→ **What to do**: Repeat every record below exactly, omitting any pictures.

Dataset entries
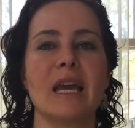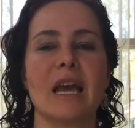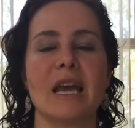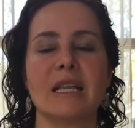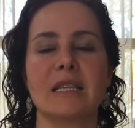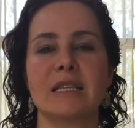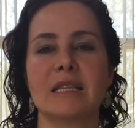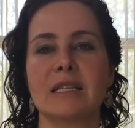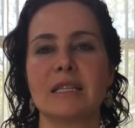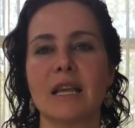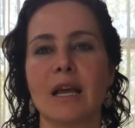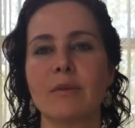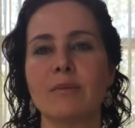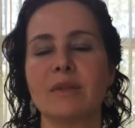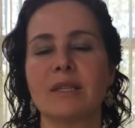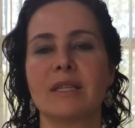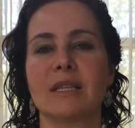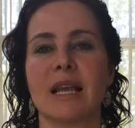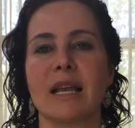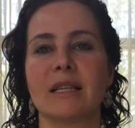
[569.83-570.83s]
and some
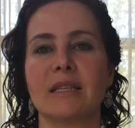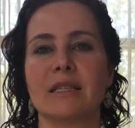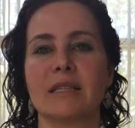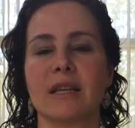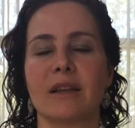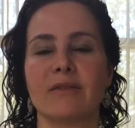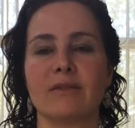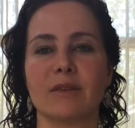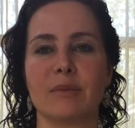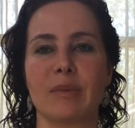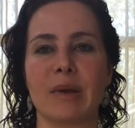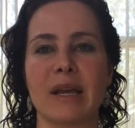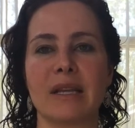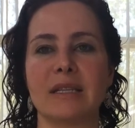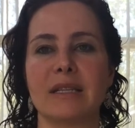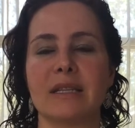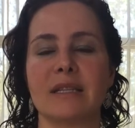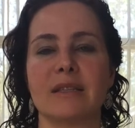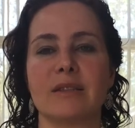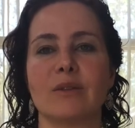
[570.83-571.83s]
sense of
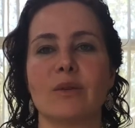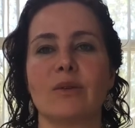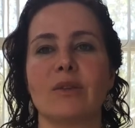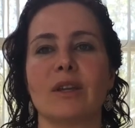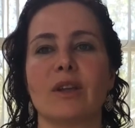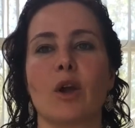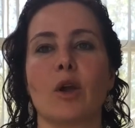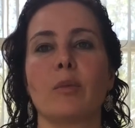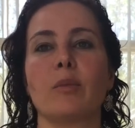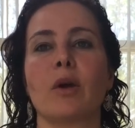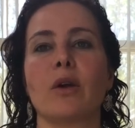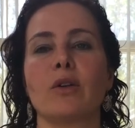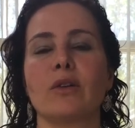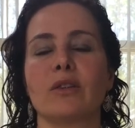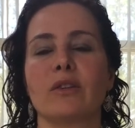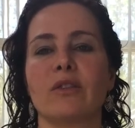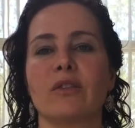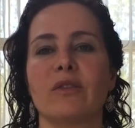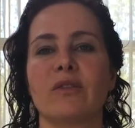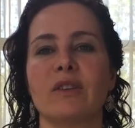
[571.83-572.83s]
dependence so that our
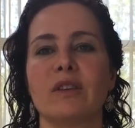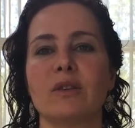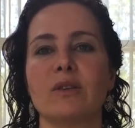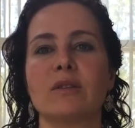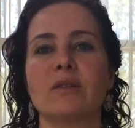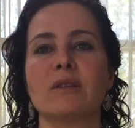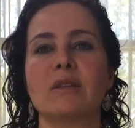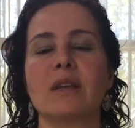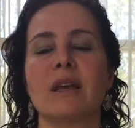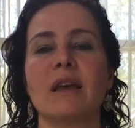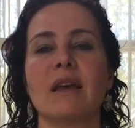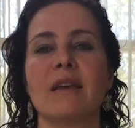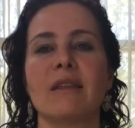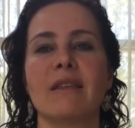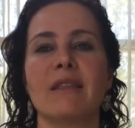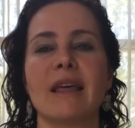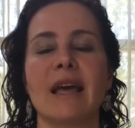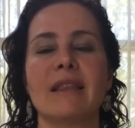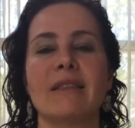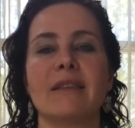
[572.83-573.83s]
partner feels
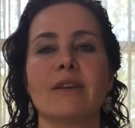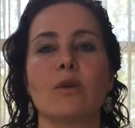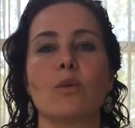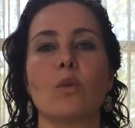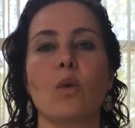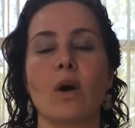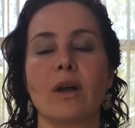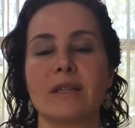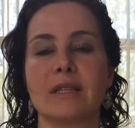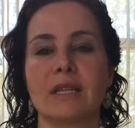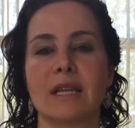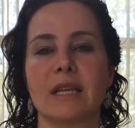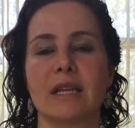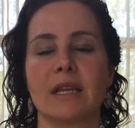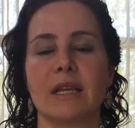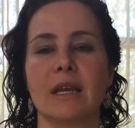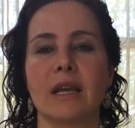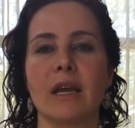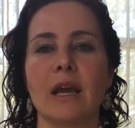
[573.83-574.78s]
that they're wanted.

→ **Answer space**:
[569.83-570.83s]
and some
[570.83-571.83s]
sense of
[571.83-572.83s]
dependence so that our
[572.83-573.83s]
partner feels
[573.83-574.78s]
that they're wanted.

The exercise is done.